INPUT FOR THIS TASK -
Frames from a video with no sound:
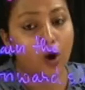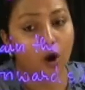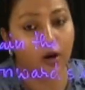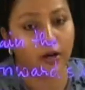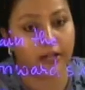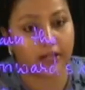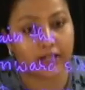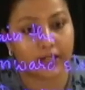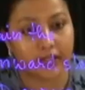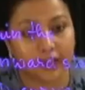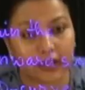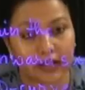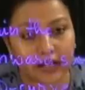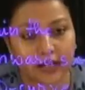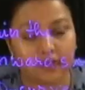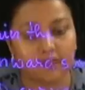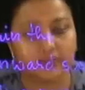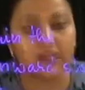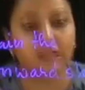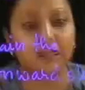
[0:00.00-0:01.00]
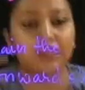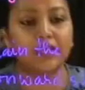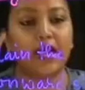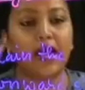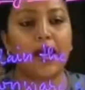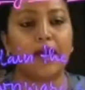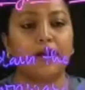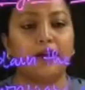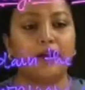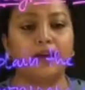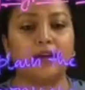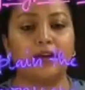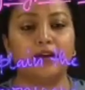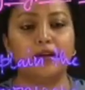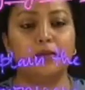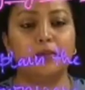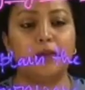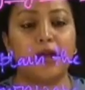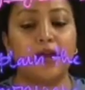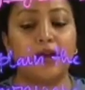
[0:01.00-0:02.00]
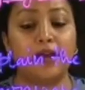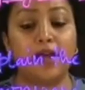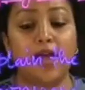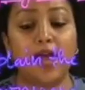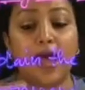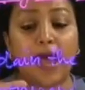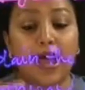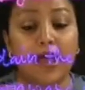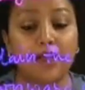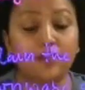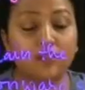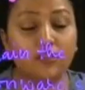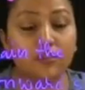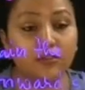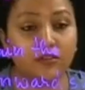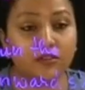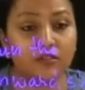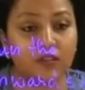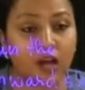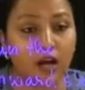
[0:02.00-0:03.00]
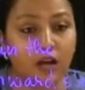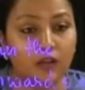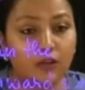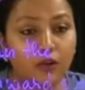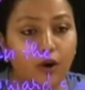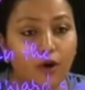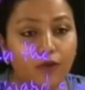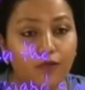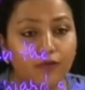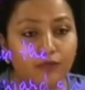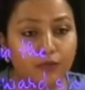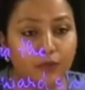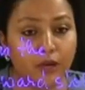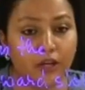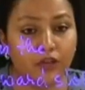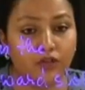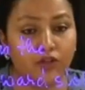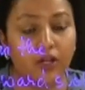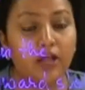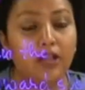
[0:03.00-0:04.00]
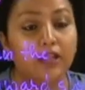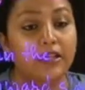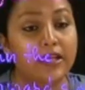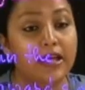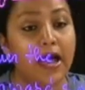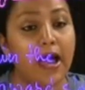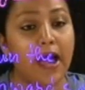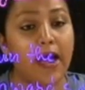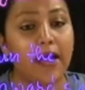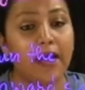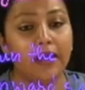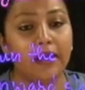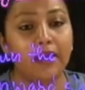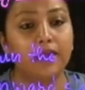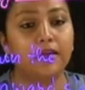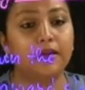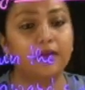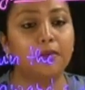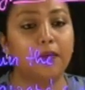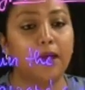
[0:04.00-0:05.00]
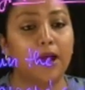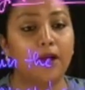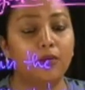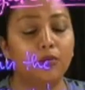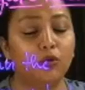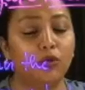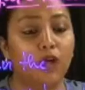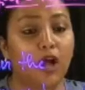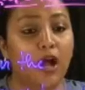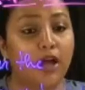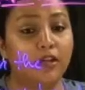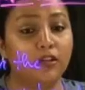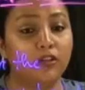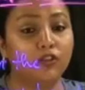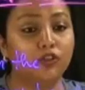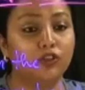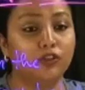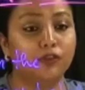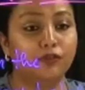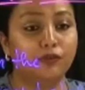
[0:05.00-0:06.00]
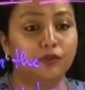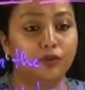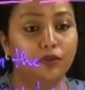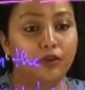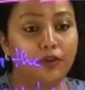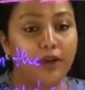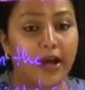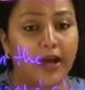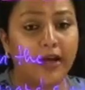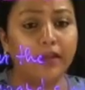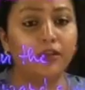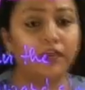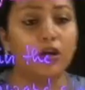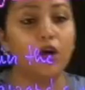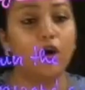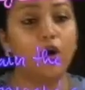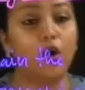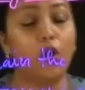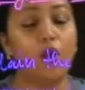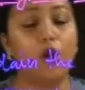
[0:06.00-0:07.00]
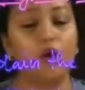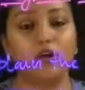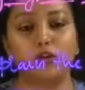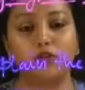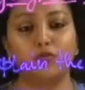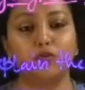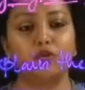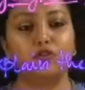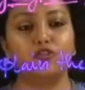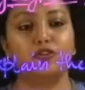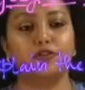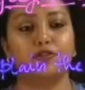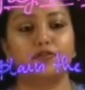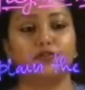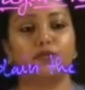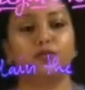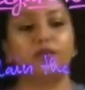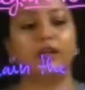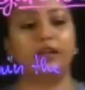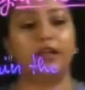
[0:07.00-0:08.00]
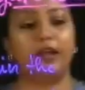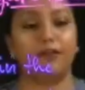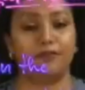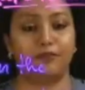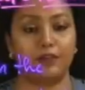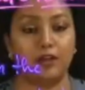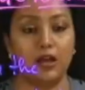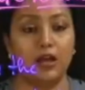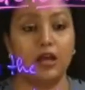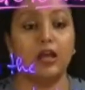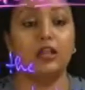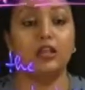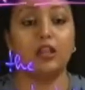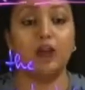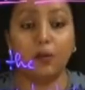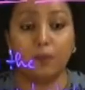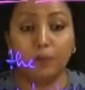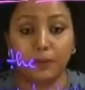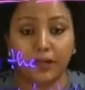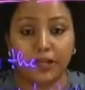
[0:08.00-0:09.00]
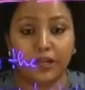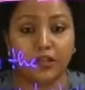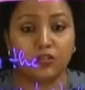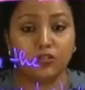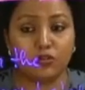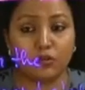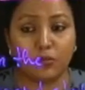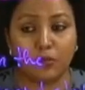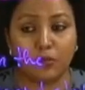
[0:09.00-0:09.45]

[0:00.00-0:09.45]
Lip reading: or decreasing the aggregate demand, as a result of which the aggregate demand would either shift to the right or it would shift to the left. Now please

EXERCISE REQUIREMENTS -
Output the listing above exactly as it stands; no picture should appear.

ANSWER TO THIS PROBLEM -
Frames from a video with no sound:
[0:00.00-0:01.00]
[0:01.00-0:02.00]
[0:02.00-0:03.00]
[0:03.00-0:04.00]
[0:04.00-0:05.00]
[0:05.00-0:06.00]
[0:06.00-0:07.00]
[0:07.00-0:08.00]
[0:08.00-0:09.00]
[0:09.00-0:09.45]

[0:00.00-0:09.45]
Lip reading: or decreasing the aggregate demand, as a result of which the aggregate demand would either shift to the right or it would shift to the left. Now please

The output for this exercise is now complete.